CATANIA – Sarà Paolo Mieli il protagonista della prossima tappa de L’Autore per Cena, il progetto culturale promosso da Sheraton Catania Hotel, che quest’anno ha come fil rouge il tema del “viaggio”. Il 1° aprile, alle ore 19,30, Mieli presenterà il suo ultimo libro “L’arma della memoria” (Rizzoli), un tuffo nella memoria della Storia per non farci dimenticare il passato e aiutarci a capire il presente. Mieli discuterà di memoria e di guerra con lo storico Ezio Costanzo. Durante la serata sarà proiettato il documentario “Phil Stern. Sicilia 1943, la guerra e l’anima” (49′), scritto da Ezio Costanzo, diretto dallo stesso Costanzo con Filippo Arlotta.
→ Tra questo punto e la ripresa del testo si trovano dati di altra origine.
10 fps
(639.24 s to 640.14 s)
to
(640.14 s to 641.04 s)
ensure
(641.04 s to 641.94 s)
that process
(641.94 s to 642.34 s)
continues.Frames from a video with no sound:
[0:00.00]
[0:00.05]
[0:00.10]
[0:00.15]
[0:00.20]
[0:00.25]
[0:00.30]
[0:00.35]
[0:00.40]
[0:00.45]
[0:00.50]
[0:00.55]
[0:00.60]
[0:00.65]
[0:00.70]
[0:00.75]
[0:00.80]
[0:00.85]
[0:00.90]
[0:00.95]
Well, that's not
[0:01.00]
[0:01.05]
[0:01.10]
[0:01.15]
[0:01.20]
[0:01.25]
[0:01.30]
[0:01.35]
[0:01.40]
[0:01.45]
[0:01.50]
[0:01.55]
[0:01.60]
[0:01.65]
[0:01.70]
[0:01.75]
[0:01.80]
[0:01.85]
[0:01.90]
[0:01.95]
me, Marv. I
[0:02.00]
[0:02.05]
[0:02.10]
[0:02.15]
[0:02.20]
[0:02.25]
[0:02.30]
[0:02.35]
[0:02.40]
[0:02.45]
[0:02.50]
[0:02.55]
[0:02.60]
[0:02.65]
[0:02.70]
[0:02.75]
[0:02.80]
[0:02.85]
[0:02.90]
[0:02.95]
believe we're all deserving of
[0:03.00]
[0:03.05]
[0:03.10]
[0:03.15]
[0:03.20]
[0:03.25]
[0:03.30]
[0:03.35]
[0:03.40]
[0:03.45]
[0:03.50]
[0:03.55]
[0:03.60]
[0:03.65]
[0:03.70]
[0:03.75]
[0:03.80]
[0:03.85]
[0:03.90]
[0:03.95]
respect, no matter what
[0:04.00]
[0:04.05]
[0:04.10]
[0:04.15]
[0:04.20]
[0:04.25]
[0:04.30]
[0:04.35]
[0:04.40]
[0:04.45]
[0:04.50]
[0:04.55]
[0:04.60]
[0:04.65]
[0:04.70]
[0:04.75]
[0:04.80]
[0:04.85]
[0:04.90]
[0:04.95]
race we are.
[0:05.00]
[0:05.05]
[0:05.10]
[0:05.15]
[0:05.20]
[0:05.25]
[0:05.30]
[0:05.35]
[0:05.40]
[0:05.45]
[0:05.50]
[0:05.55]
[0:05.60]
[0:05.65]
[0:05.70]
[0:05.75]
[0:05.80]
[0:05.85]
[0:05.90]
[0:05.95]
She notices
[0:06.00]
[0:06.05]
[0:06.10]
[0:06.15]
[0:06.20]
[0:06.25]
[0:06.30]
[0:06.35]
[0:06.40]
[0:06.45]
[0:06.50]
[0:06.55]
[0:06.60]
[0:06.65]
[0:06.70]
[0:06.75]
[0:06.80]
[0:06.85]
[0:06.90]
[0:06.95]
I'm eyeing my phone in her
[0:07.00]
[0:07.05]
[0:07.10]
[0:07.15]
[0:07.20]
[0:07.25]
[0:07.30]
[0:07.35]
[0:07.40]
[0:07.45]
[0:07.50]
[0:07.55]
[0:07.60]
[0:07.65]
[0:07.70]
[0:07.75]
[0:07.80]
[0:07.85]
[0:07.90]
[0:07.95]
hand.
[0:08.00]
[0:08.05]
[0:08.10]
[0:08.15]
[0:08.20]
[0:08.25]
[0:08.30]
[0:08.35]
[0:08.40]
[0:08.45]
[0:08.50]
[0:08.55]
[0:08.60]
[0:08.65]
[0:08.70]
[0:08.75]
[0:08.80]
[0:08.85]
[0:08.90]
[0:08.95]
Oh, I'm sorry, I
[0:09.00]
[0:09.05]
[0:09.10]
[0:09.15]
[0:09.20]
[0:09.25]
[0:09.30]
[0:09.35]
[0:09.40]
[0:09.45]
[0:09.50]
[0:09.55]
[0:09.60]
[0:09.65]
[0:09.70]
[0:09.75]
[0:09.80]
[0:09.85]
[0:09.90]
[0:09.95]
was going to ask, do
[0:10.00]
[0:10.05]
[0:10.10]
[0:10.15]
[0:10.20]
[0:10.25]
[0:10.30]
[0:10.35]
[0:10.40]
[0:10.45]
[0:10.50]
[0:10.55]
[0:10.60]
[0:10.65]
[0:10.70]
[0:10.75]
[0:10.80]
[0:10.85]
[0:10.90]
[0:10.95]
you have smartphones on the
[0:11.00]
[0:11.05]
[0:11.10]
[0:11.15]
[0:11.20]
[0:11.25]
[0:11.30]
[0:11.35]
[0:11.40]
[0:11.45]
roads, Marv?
Al termine del dibattito con Paolo Mieli seguirà A taste of memory, un omaggio dello chef Saverio Piazza all’autore con un piatto caro a Mieli sin dall’adolescenza: “Spaghetti di grani antichi siciliani con mollica, capperi, acciuga e peperoncino”, accompagnati da Almerita Brut di Tasca d’Almerita, partner del progetto e pane “fatto in casa” con semola di grani locali Timilia, Perciasacchi e Margherito dell’azienda agricola Terre Frumentarie, con olio biologico molitura 2015 dell’Azienda Feudo Vagliasindi.
L’Arma della memoria (Rizzoli): L’onesto uso della memoria è il più valido antidoto all’imbarbarimento. E lo è in ogni stagione politica, in ogni momento del dibattito culturale, in ogni epoca della storia. Un uso onesto che, in quanto tale, presuppone non ci si rivolga al passato in cerca di una legittimazione per le scelte di oggi. Anzi, semmai, per individuare in tempi lontani contraddizioni che ci aiutino a modificare o a mettere a registro quel che pensiamo adesso. Ben diverso (e diffuso, purtroppo) è il ricorso a forzature della memoria come arma per farci tornare i conti nel presente.
Un’arma usata con infinite modalità di manipolazione, che producono danni quasi irreparabili alla coscienza storica, deformano il passato, intossicano il ricordo collettivo anche dei fatti più prossimi. E che, come tale, merita di essere combattuta. Paolo Mieli ce lo dimostra attraversando secoli di storia con la consueta competenza e passione, ricostruendo storie grandi e piccole, facendoci guardare a fatti apparentemente noti con un occhio diverso e disincantato, perché “infinite sono le leggi che regolano lo studio del tradimento nella storia. Ma due sono superiori alle altre. La prima: chi vince non verrà mai considerato un traditore. La seconda: il tradimento è questione di date, ciò che oggi è considerato un tradimento, domani potrà essere tenuto nel conto di un atto coraggioso”.